**Requirement:** What the task needs is every record repeated exactly, nothing more.

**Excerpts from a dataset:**
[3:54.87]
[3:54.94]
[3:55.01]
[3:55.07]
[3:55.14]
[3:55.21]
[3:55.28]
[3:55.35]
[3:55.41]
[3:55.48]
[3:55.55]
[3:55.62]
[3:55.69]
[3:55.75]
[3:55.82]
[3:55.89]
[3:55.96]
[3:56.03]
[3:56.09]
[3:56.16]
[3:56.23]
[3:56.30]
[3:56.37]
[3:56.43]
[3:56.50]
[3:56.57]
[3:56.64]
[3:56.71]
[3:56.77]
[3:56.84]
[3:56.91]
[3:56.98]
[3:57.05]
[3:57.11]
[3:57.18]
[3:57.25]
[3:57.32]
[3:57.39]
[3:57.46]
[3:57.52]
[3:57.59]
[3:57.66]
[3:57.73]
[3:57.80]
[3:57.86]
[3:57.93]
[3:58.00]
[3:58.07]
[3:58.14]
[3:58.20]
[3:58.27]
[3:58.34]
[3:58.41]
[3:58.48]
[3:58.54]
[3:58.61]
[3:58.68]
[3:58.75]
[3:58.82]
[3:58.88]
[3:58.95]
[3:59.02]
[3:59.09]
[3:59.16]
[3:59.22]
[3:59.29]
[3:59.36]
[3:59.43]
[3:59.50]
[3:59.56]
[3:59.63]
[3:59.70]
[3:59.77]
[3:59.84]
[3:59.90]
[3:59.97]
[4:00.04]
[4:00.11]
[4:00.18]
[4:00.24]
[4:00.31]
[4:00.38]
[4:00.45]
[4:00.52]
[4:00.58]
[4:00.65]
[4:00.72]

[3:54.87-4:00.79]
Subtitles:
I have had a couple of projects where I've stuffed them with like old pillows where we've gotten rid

**Written answer:**
[3:54.87]
[3:54.94]
[3:55.01]
[3:55.07]
[3:55.14]
[3:55.21]
[3:55.28]
[3:55.35]
[3:55.41]
[3:55.48]
[3:55.55]
[3:55.62]
[3:55.69]
[3:55.75]
[3:55.82]
[3:55.89]
[3:55.96]
[3:56.03]
[3:56.09]
[3:56.16]
[3:56.23]
[3:56.30]
[3:56.37]
[3:56.43]
[3:56.50]
[3:56.57]
[3:56.64]
[3:56.71]
[3:56.77]
[3:56.84]
[3:56.91]
[3:56.98]
[3:57.05]
[3:57.11]
[3:57.18]
[3:57.25]
[3:57.32]
[3:57.39]
[3:57.46]
[3:57.52]
[3:57.59]
[3:57.66]
[3:57.73]
[3:57.80]
[3:57.86]
[3:57.93]
[3:58.00]
[3:58.07]
[3:58.14]
[3:58.20]
[3:58.27]
[3:58.34]
[3:58.41]
[3:58.48]
[3:58.54]
[3:58.61]
[3:58.68]
[3:58.75]
[3:58.82]
[3:58.88]
[3:58.95]
[3:59.02]
[3:59.09]
[3:59.16]
[3:59.22]
[3:59.29]
[3:59.36]
[3:59.43]
[3:59.50]
[3:59.56]
[3:59.63]
[3:59.70]
[3:59.77]
[3:59.84]
[3:59.90]
[3:59.97]
[4:00.04]
[4:00.11]
[4:00.18]
[4:00.24]
[4:00.31]
[4:00.38]
[4:00.45]
[4:00.52]
[4:00.58]
[4:00.65]
[4:00.72]

[3:54.87-4:00.79]
Subtitles:
I have had a couple of projects where I've stuffed them with like old pillows where we've gotten rid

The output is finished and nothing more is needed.